» **TASK PROMPT**: Give back the whole listing exactly as written, pictures excluded.

» **RECORD SET**:
---

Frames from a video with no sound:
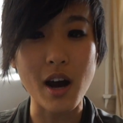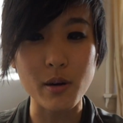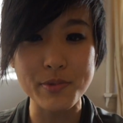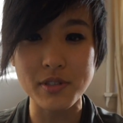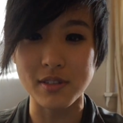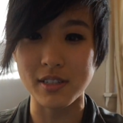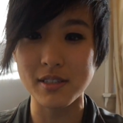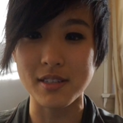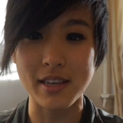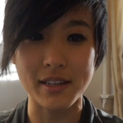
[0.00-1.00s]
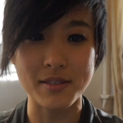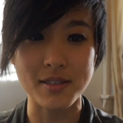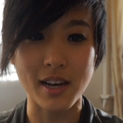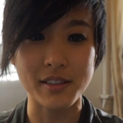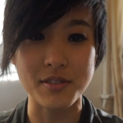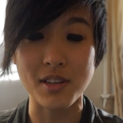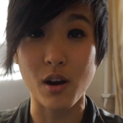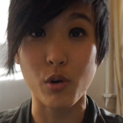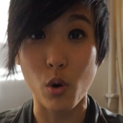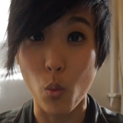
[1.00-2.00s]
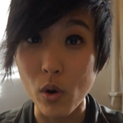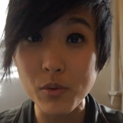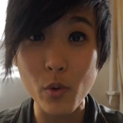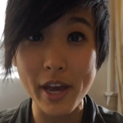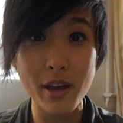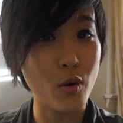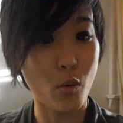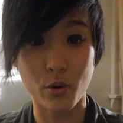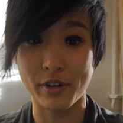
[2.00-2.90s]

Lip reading: obstinate to get inside this tower, one way or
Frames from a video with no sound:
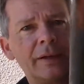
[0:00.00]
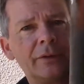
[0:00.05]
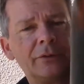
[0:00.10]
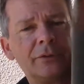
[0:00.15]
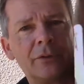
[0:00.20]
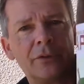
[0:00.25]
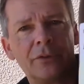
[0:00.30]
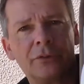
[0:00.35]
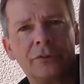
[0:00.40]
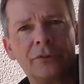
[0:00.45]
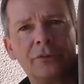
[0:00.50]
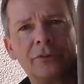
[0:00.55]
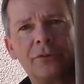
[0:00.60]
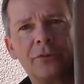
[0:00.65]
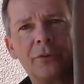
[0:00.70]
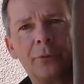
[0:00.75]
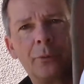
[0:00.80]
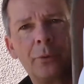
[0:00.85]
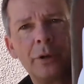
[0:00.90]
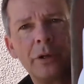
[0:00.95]
So this is
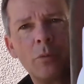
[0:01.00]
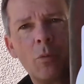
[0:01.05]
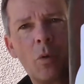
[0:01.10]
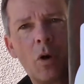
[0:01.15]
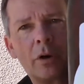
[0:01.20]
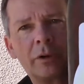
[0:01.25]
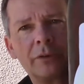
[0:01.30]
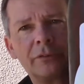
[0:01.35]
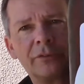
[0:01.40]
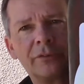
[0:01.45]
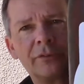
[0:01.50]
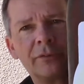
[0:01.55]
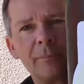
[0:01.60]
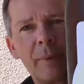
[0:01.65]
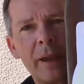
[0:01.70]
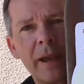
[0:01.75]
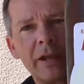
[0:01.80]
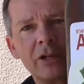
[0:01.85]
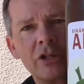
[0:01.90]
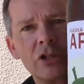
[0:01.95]
the Riwaka
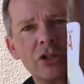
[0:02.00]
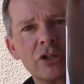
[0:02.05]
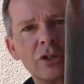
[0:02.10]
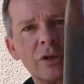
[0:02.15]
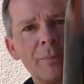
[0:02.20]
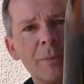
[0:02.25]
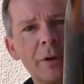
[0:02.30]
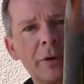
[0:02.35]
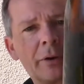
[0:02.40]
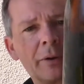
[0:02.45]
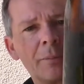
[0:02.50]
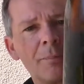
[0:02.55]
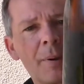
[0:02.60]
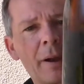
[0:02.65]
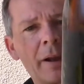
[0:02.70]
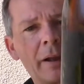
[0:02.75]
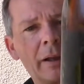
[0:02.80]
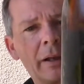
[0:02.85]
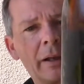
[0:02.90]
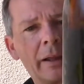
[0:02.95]
SMaSH American
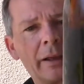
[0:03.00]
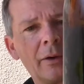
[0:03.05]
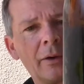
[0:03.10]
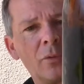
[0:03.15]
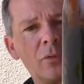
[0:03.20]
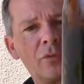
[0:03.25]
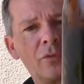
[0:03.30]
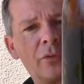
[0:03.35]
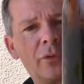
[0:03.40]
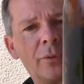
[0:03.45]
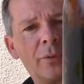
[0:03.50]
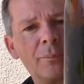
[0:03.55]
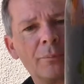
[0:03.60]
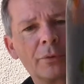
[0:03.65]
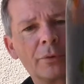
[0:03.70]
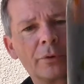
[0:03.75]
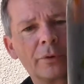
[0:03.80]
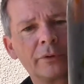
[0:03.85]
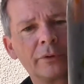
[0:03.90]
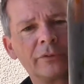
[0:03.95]
Pale Ale from
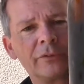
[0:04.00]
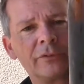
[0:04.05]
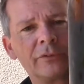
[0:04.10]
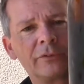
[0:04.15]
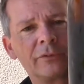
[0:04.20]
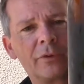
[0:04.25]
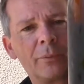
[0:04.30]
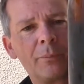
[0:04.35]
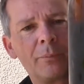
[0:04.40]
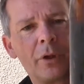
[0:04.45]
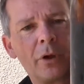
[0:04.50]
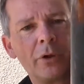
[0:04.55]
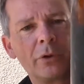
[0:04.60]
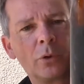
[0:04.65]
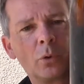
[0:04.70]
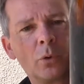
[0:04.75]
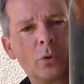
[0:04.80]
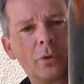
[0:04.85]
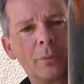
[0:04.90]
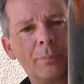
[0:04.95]
Chris from No
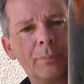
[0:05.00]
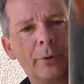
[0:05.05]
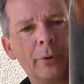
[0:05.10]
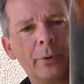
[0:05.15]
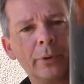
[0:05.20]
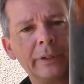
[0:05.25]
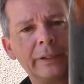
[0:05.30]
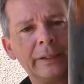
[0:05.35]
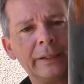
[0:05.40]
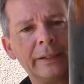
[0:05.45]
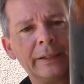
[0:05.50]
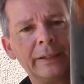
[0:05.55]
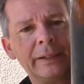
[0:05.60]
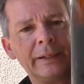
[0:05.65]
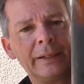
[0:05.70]
Quarter Brewing.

---

» **FINAL ANSWER**:
Frames from a video with no sound:
[0.00-1.00s]
[1.00-2.00s]
[2.00-2.90s]

Lip reading: obstinate to get inside this tower, one way or
Frames from a video with no sound:
[0:00.00]
[0:00.05]
[0:00.10]
[0:00.15]
[0:00.20]
[0:00.25]
[0:00.30]
[0:00.35]
[0:00.40]
[0:00.45]
[0:00.50]
[0:00.55]
[0:00.60]
[0:00.65]
[0:00.70]
[0:00.75]
[0:00.80]
[0:00.85]
[0:00.90]
[0:00.95]
So this is
[0:01.00]
[0:01.05]
[0:01.10]
[0:01.15]
[0:01.20]
[0:01.25]
[0:01.30]
[0:01.35]
[0:01.40]
[0:01.45]
[0:01.50]
[0:01.55]
[0:01.60]
[0:01.65]
[0:01.70]
[0:01.75]
[0:01.80]
[0:01.85]
[0:01.90]
[0:01.95]
the Riwaka
[0:02.00]
[0:02.05]
[0:02.10]
[0:02.15]
[0:02.20]
[0:02.25]
[0:02.30]
[0:02.35]
[0:02.40]
[0:02.45]
[0:02.50]
[0:02.55]
[0:02.60]
[0:02.65]
[0:02.70]
[0:02.75]
[0:02.80]
[0:02.85]
[0:02.90]
[0:02.95]
SMaSH American
[0:03.00]
[0:03.05]
[0:03.10]
[0:03.15]
[0:03.20]
[0:03.25]
[0:03.30]
[0:03.35]
[0:03.40]
[0:03.45]
[0:03.50]
[0:03.55]
[0:03.60]
[0:03.65]
[0:03.70]
[0:03.75]
[0:03.80]
[0:03.85]
[0:03.90]
[0:03.95]
Pale Ale from
[0:04.00]
[0:04.05]
[0:04.10]
[0:04.15]
[0:04.20]
[0:04.25]
[0:04.30]
[0:04.35]
[0:04.40]
[0:04.45]
[0:04.50]
[0:04.55]
[0:04.60]
[0:04.65]
[0:04.70]
[0:04.75]
[0:04.80]
[0:04.85]
[0:04.90]
[0:04.95]
Chris from No
[0:05.00]
[0:05.05]
[0:05.10]
[0:05.15]
[0:05.20]
[0:05.25]
[0:05.30]
[0:05.35]
[0:05.40]
[0:05.45]
[0:05.50]
[0:05.55]
[0:05.60]
[0:05.65]
[0:05.70]
Quarter Brewing.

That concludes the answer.